On the positive side the huge overheat seemed to cause no lasting problems, now starts and runs just lovely and just wait till you take it down the road! :razz:

bitsilly
14-11-08, 10:12 PM
Cheers Lloyd,
I'll keep you posted! Can't wait to drive it.

Martyn-ak427
15-11-08, 07:16 AM
Agree with Lloyd comments below - Sounds like youve got some timing issues doesnt it. I was having similiar problems with my 393 Windsor. Silly question but make your not 180 out, also double, triple check all your leads are in the right place. I think im right in saying that as a rule of thumb hot headers means you are running your carb to lean.

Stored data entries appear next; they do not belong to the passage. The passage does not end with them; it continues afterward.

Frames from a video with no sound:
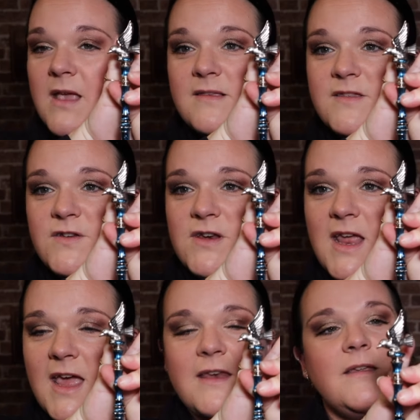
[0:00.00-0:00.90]
It's
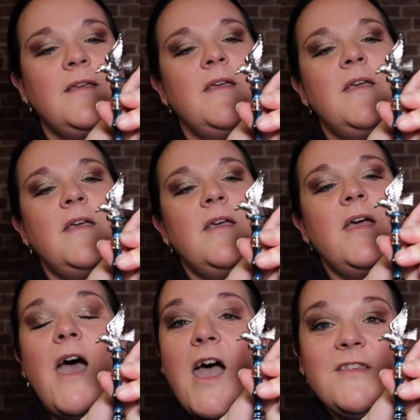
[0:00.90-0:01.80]
stunning.
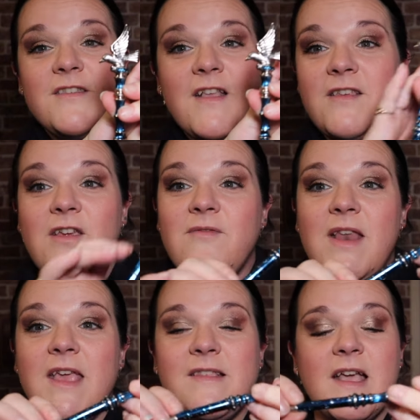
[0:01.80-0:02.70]
I just, I don't
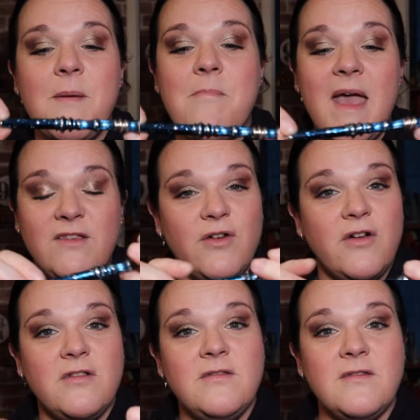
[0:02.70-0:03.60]
really, it's like a
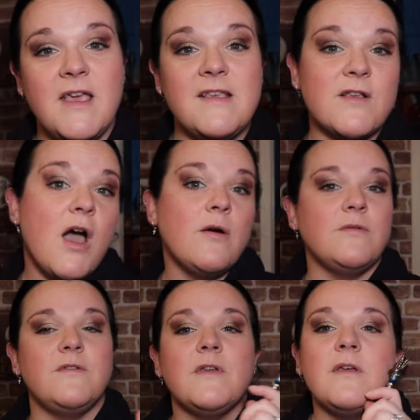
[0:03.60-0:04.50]
metal. It's
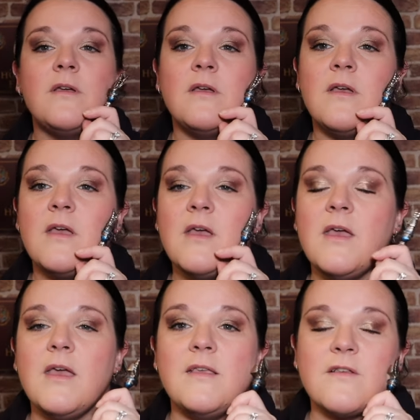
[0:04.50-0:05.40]
cold.
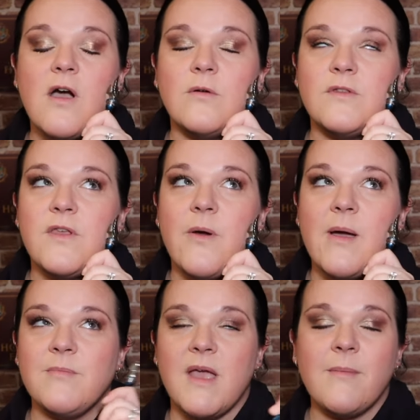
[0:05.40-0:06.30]
It's cold, so
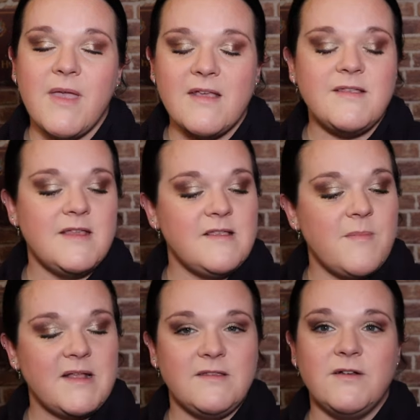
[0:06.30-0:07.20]
I'm, I'm guessing it's a
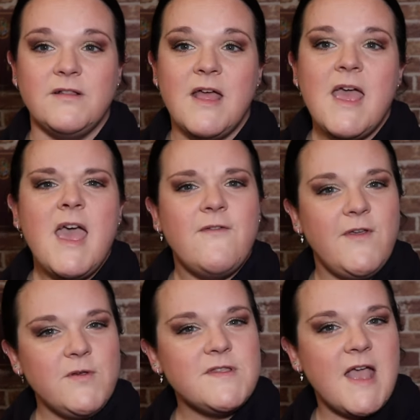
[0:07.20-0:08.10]
metal.
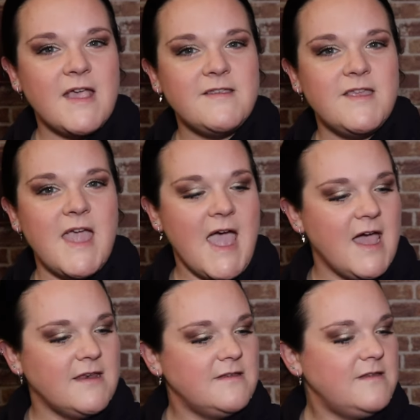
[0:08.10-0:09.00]
Feels nice in your
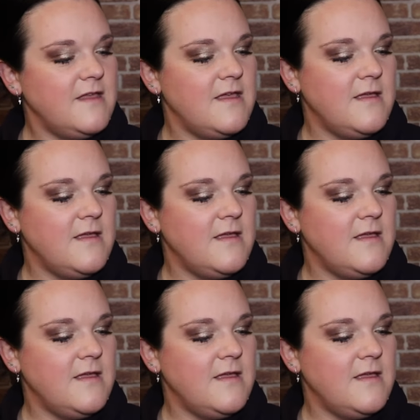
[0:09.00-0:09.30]
hand.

Let us know how you get on.

Martyn

Lloyd Barnes
15-11-08, 10:36 AM
Agree with Lloyd comments below - Sounds like youve got some timing issues doesnt it. I was having similiar problems with my 393 Windsor. Silly question but make your not 180 out, also double, triple check all your leads are in the right place. I think im right in saying that as a rule of thumb hot headers means you are running your carb to lean.

Let us know how you get on.

Martyn

sounds like timing is well retarded, no way to get this right without a light. Add this in to the usual first start of an engine, rough running, smoke for a few minutes, factor in probably several grand on parts (don't tell the wife :razz:) easy to get worried!

bitsilly
15-11-08, 10:46 AM
Cheers Guys.
It seems the demon 650 carb is not set well out of the box. I may need to get more suitable sized jets and do some fiddling. I'm supposed to run it on 6 to 7 psi fuel pressure but if I try the engine bogs down, in fact it sounded best just before starving of fuel when the pump was disabled!
Have quadruple checked the leads and the order, I don't think I'm 180 out as I had a mare before setting the tappets 180 out and then corrected it and left it in that position.

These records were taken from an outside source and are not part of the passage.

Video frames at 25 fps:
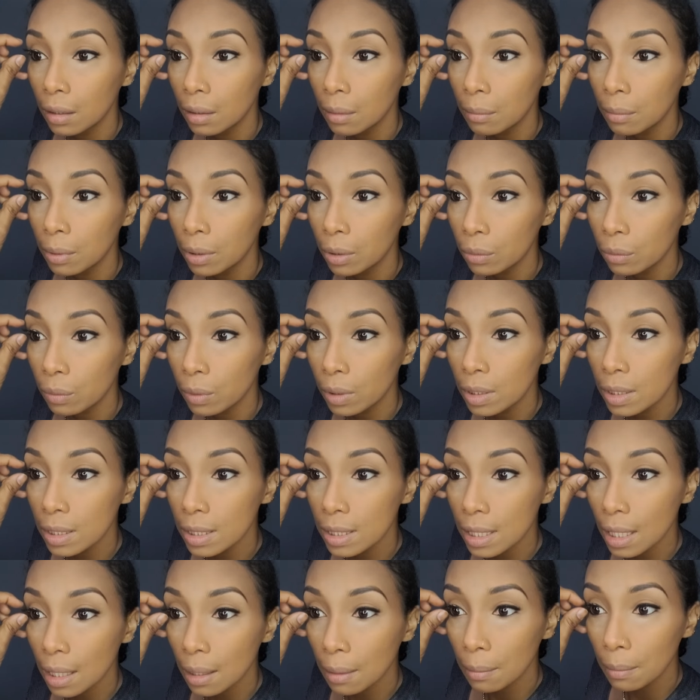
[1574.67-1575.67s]
But
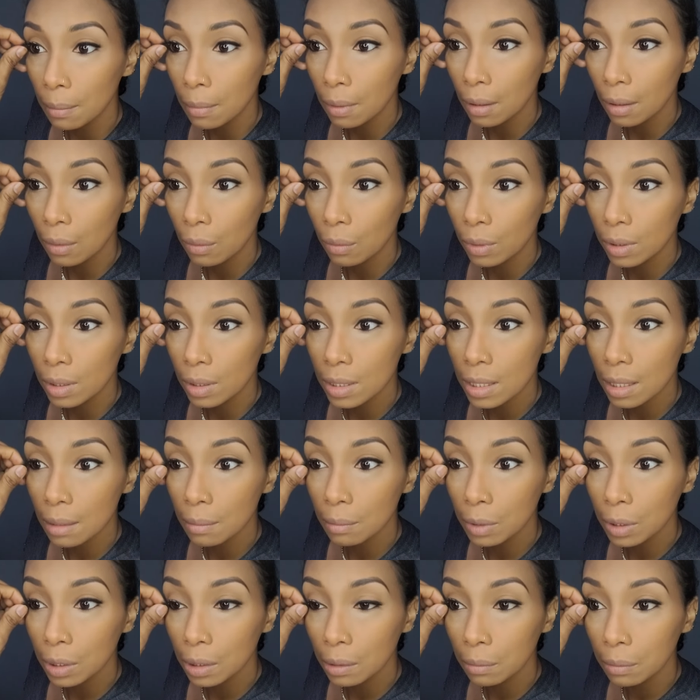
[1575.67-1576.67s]
once
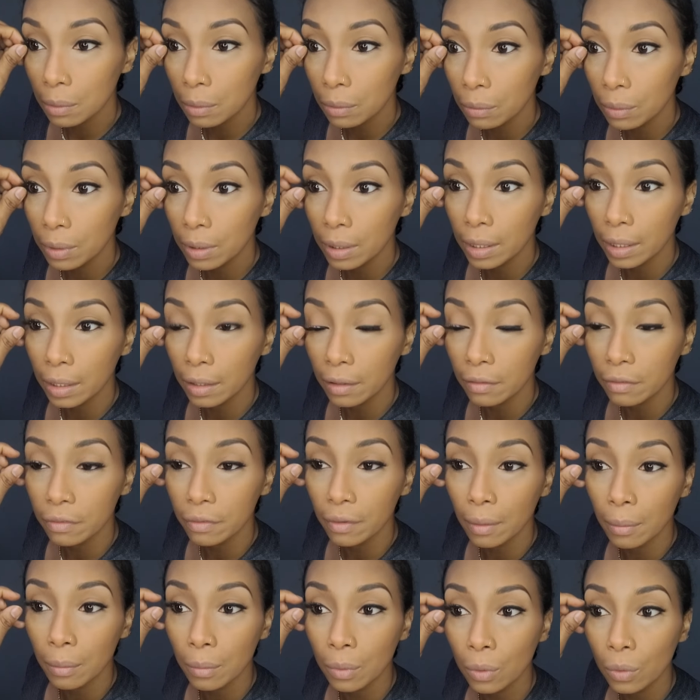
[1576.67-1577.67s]
I'm gonna be working
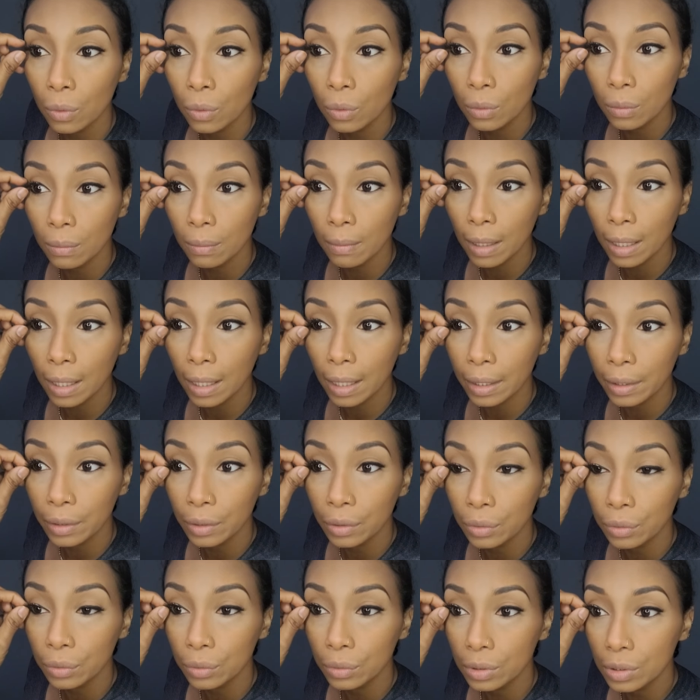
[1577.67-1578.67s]
from home, I
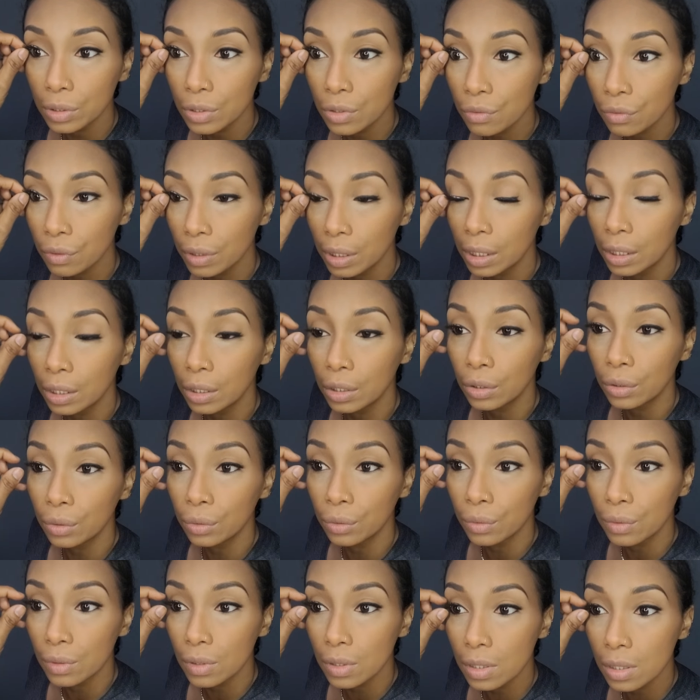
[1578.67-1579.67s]
don't really
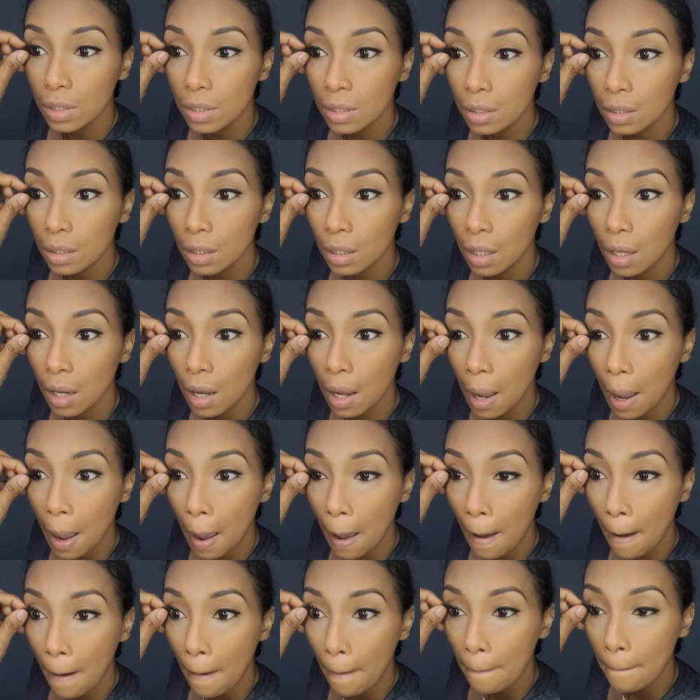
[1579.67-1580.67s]
use
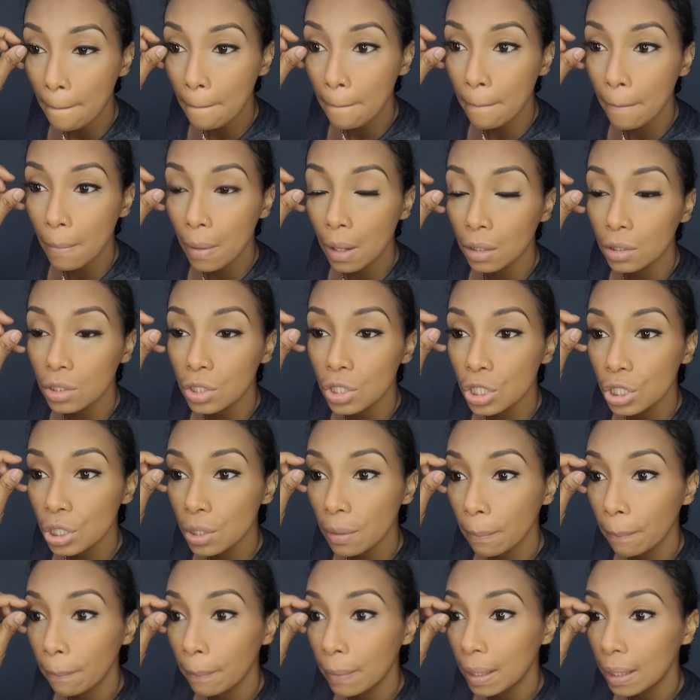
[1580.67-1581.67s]
much
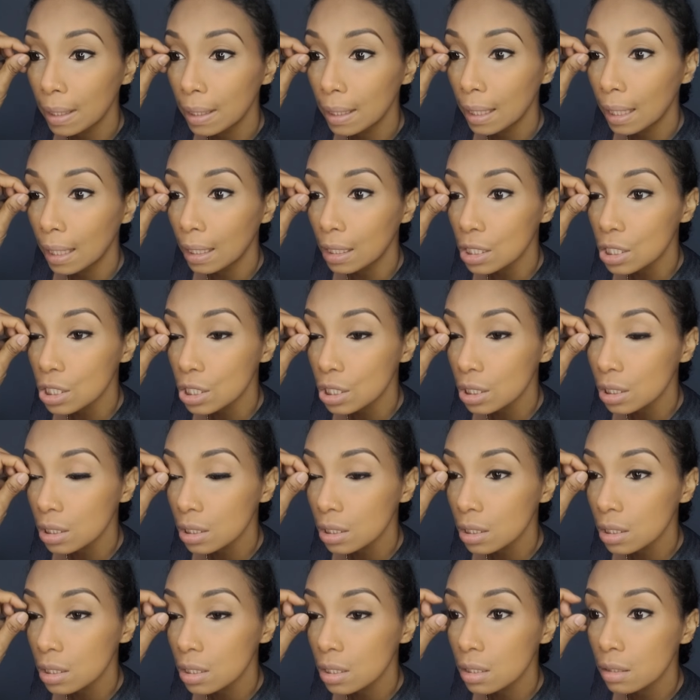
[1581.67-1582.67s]
big
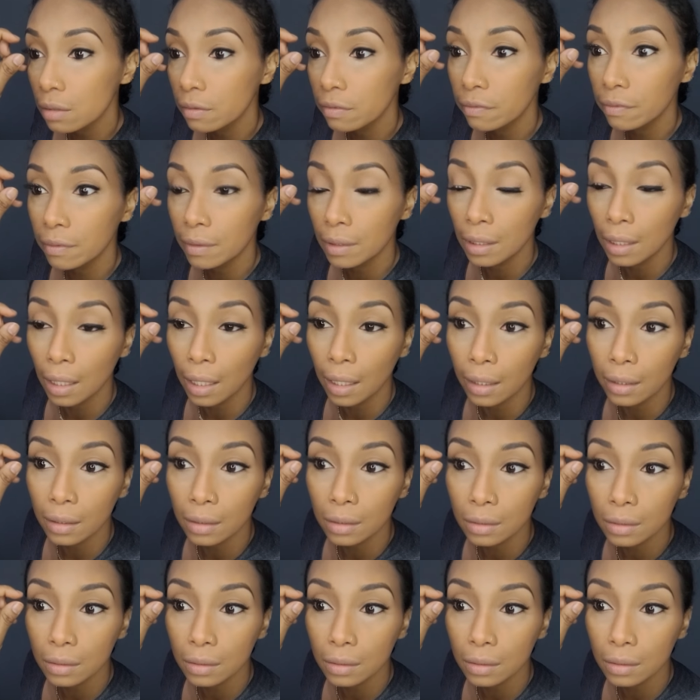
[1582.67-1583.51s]
lashes for that.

Thanks again, especially for the 'keep your spirits up' bit!

kdavies3
15-11-08, 06:02 PM
Hi Ed,
firstly vac connections on the carb, can't remember which one we ended up on.

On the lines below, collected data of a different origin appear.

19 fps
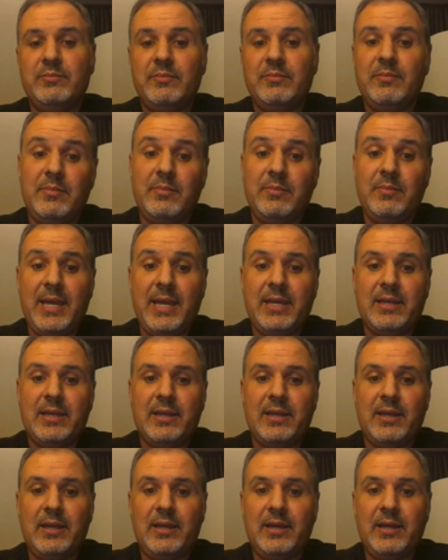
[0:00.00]

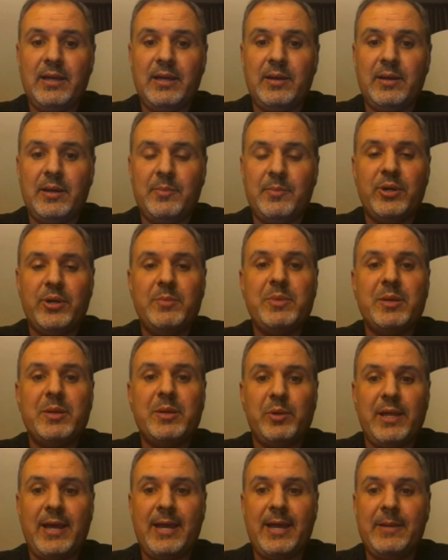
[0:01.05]
make a, a pretty
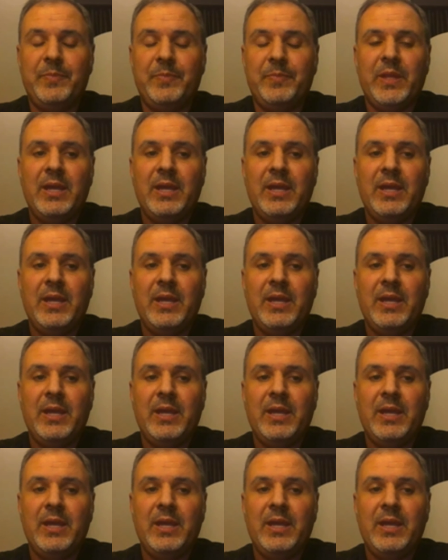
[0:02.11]
big play.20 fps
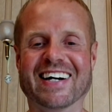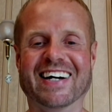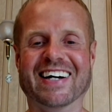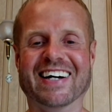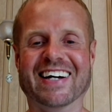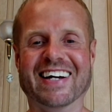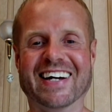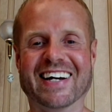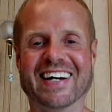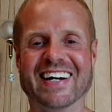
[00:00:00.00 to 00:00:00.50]
yeah,
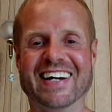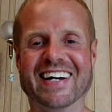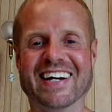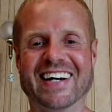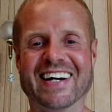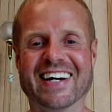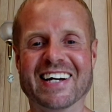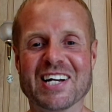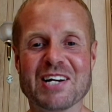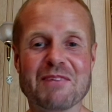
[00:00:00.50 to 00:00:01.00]

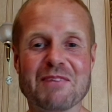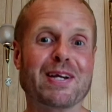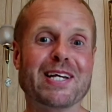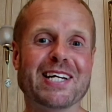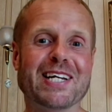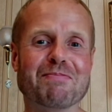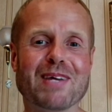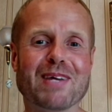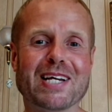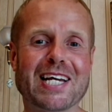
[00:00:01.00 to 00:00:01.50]
yeah.
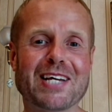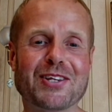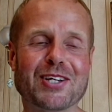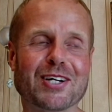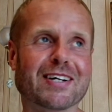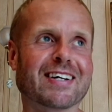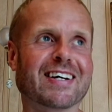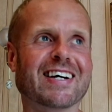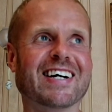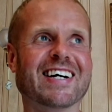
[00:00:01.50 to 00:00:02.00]
Me neither.
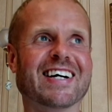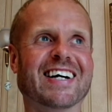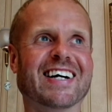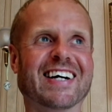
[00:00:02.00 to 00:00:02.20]
No,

Brian (V8BJC) has he same carb and reliably assures me that it should be on the front port. (see my post in the engine section).:)
So if we're not already on it, move it. :)

The timing was set at 10 degs at idle vac off.

I'll pop back soon and we can double check using the recommended methods. :)

How are the air locks? :(

bitsilly
15-11-08, 08:19 PM
I have swopped the vac back to the front one. What I would like to do if this makes sense is to put it at TDC and then fit the dizzy in a position where the vac advance doesnt foul on the bulk head, then attach the leads appropriately.
Have been advised to up the fuel pressure and have a ballpark for replacement jets from realsteel.
Have replaced the temp sender but it still reads very high.
Have a bleed point for the hose but need to check if they are up to the pressure, wouldn't like it to explode again!
Be great if you have the time to pop round, owe you one!

kdavies3
17-11-08, 07:20 AM
No Worries ED!
I'll get to you soon.
I'll call you. :)

bitsilly
18-11-08, 07:12 AM
Good news!
I changed the sender and no improvement, it is reading too high a temp. But ignoring that I repositioned the dizzy to achieve that fabled 'pointing forward when at TDC'. Kev then helped me with my mind-flop and sorted the leads! Wound down the mixtures and upped the fuel pressure. Fitted a bleed point high in the cooling pipe....... and....now.....IT GOES AND SOUNDS SOOOOOOOOOO SWEET ! Really, superb.

ps Kev, fancy having a baby with me, let me know! Cheers Kev

And many thanks for all the advice gentlemen, couldn't have done it with out you!